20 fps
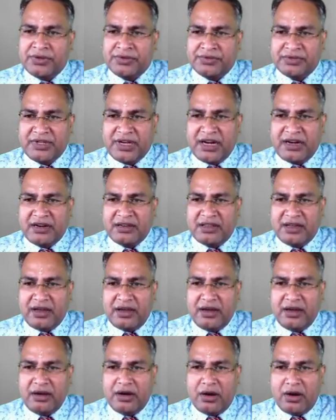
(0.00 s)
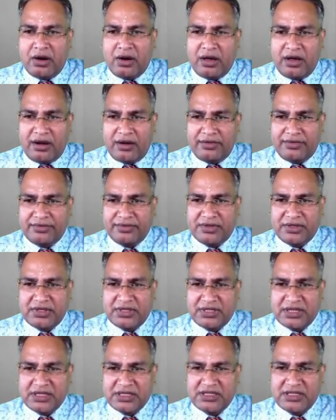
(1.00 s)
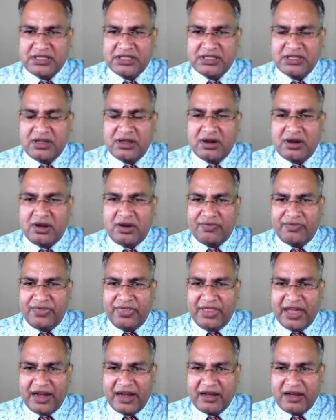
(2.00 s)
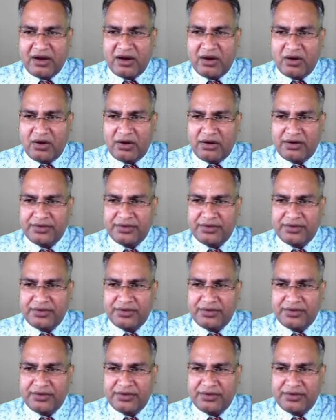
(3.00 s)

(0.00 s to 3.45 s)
get the in order successor of that node.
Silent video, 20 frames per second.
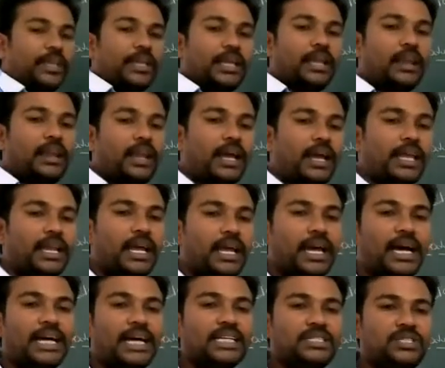A line
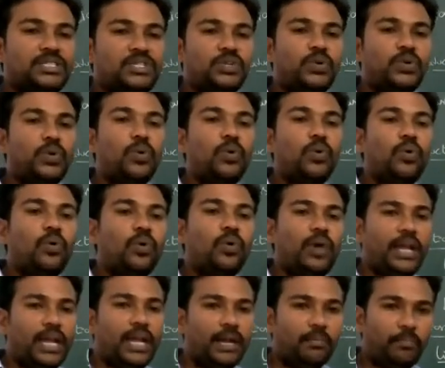has no
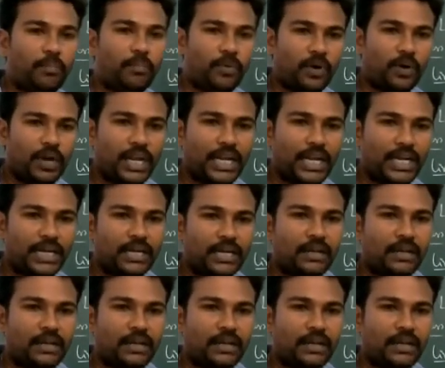end point.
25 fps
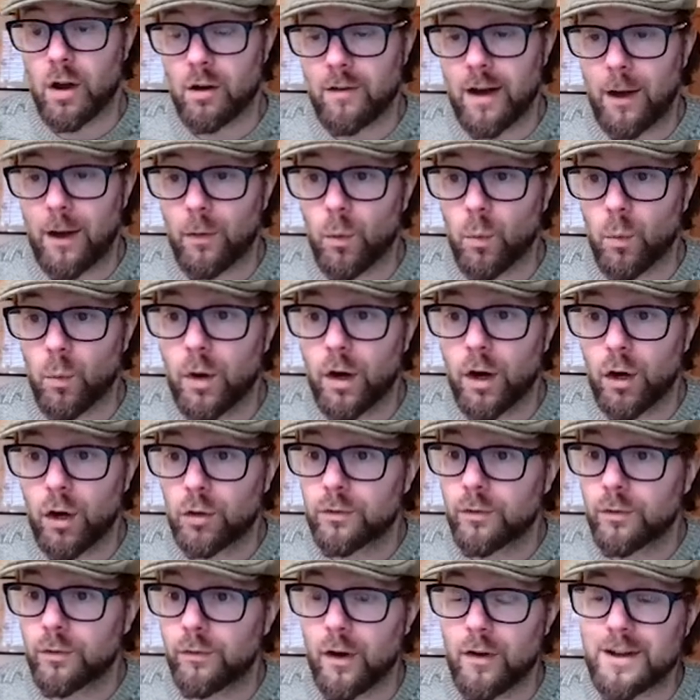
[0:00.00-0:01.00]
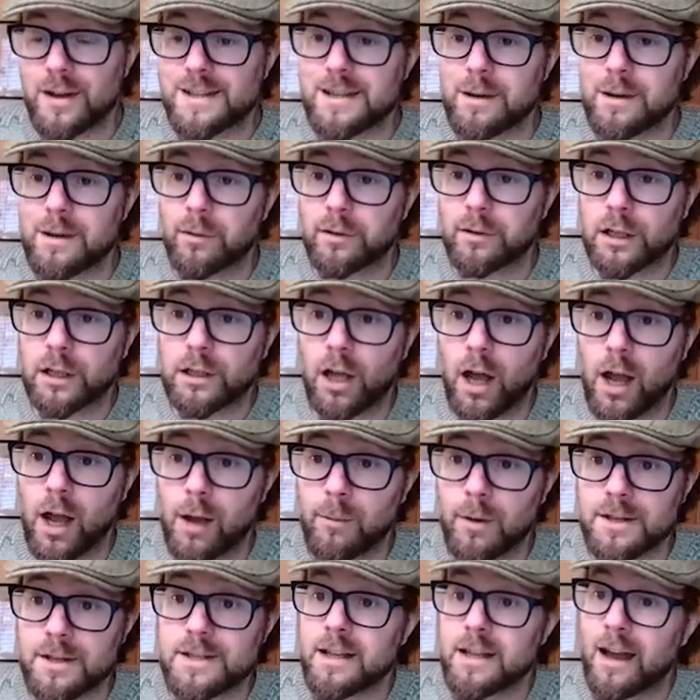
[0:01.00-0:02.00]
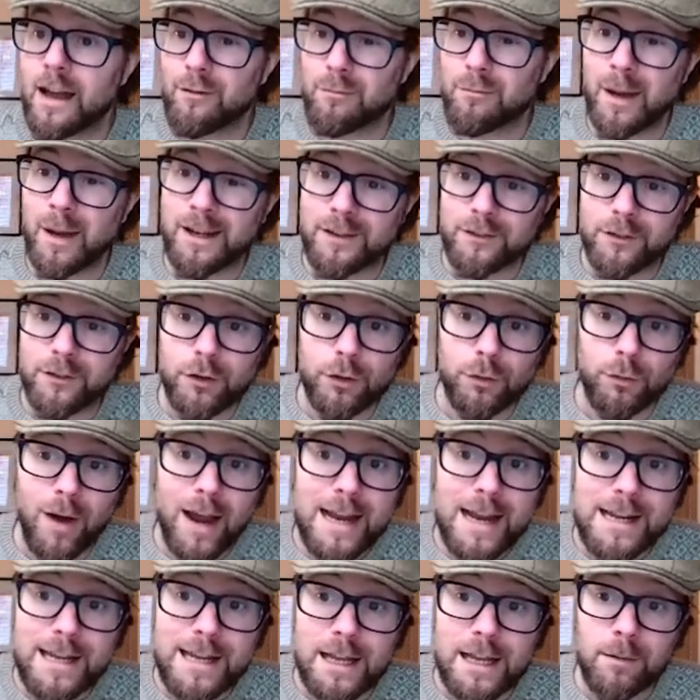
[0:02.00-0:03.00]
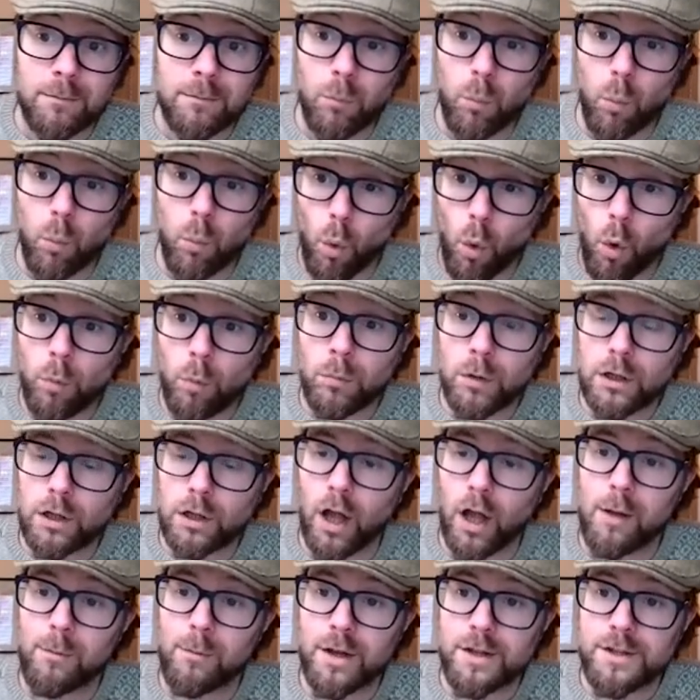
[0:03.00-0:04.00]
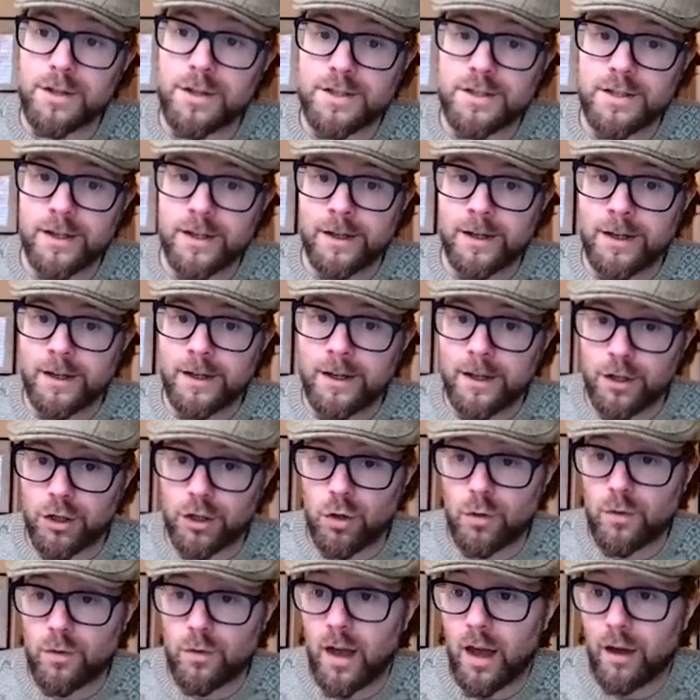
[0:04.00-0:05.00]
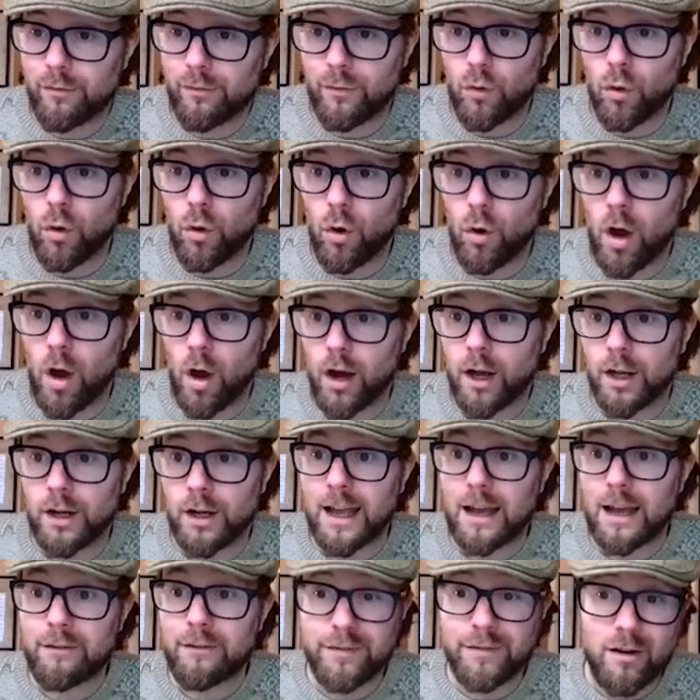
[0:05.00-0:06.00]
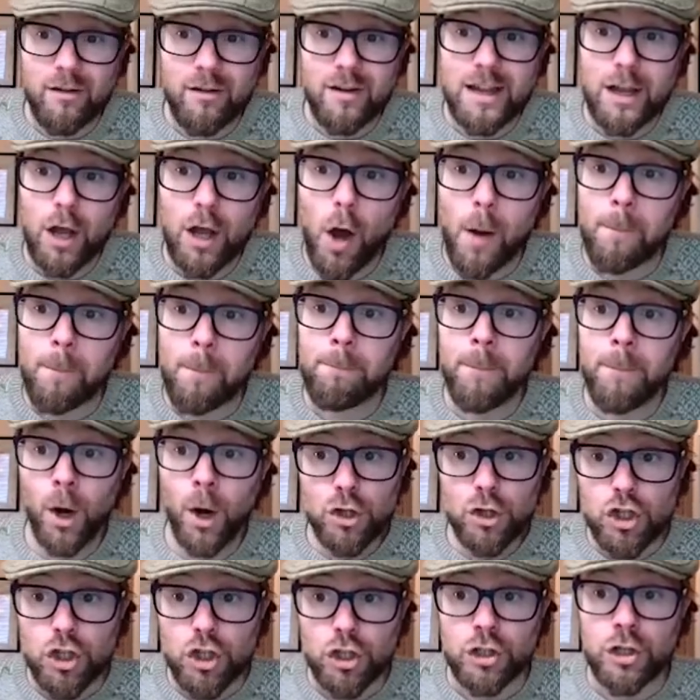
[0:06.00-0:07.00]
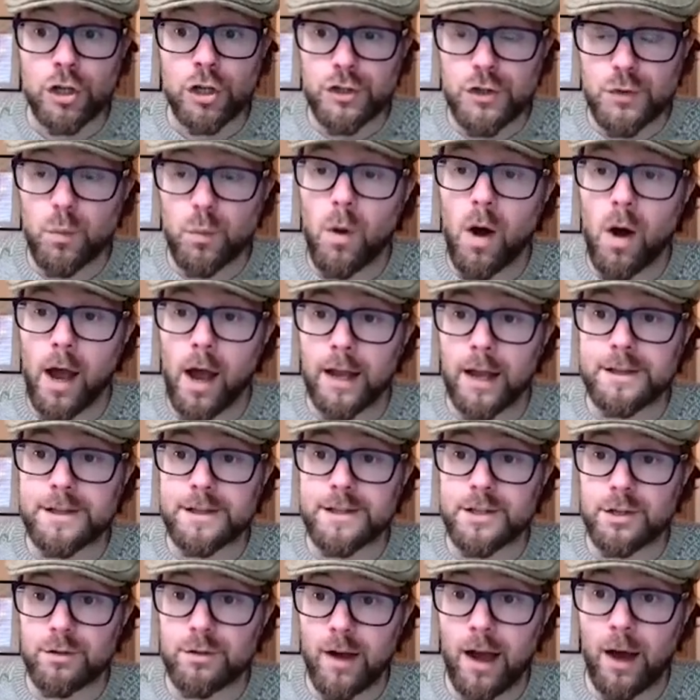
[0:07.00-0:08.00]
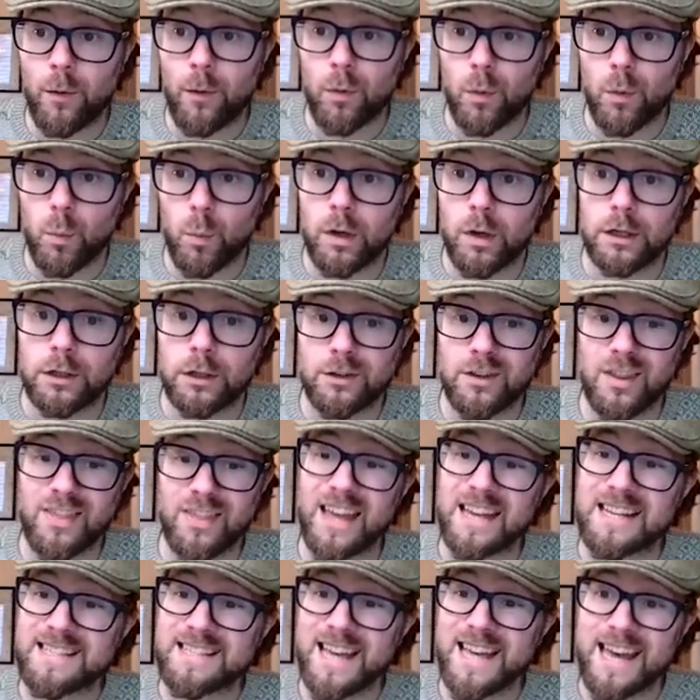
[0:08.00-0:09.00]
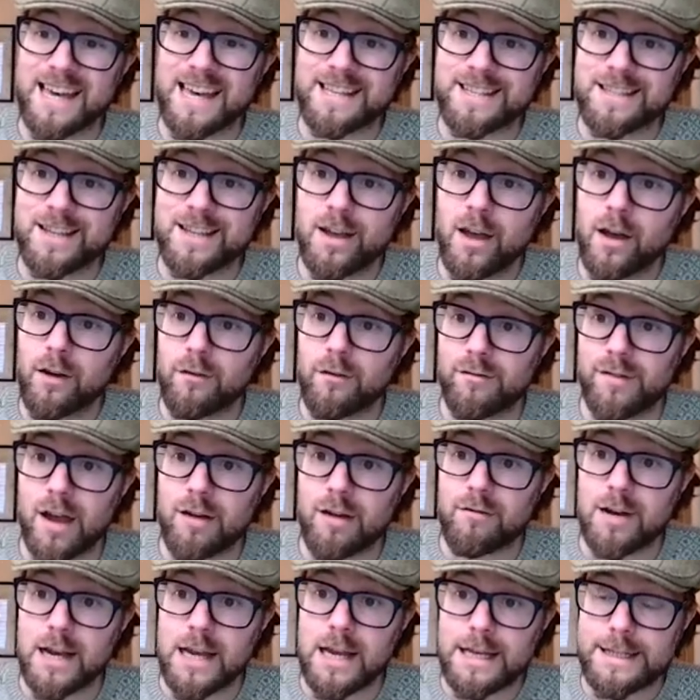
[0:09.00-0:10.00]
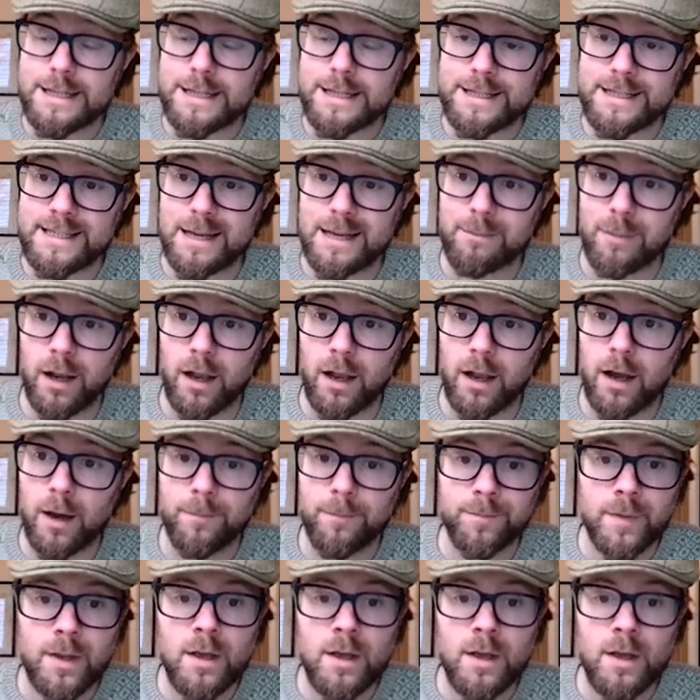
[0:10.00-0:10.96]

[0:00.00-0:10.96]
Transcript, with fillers: around the world, very similar climates that have Mediterranean warm climates, you therefore are going to get very homogeneous wines around the world. They taste very similar.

━━━━━━

▶ [Exercise brief]: Print the entire listing above verbatim. No picture should be included.

▶ [Solution to this exercise]:
20 fps
(0.00 s)
(1.00 s)
(2.00 s)
(3.00 s)

(0.00 s to 3.45 s)
get the in order successor of that node.
Silent video, 20 frames per second.
A line
has no
end point.
25 fps
[0:00.00-0:01.00]
[0:01.00-0:02.00]
[0:02.00-0:03.00]
[0:03.00-0:04.00]
[0:04.00-0:05.00]
[0:05.00-0:06.00]
[0:06.00-0:07.00]
[0:07.00-0:08.00]
[0:08.00-0:09.00]
[0:09.00-0:10.00]
[0:10.00-0:10.96]

[0:00.00-0:10.96]
Transcript, with fillers: around the world, very similar climates that have Mediterranean warm climates, you therefore are going to get very homogeneous wines around the world. They taste very similar.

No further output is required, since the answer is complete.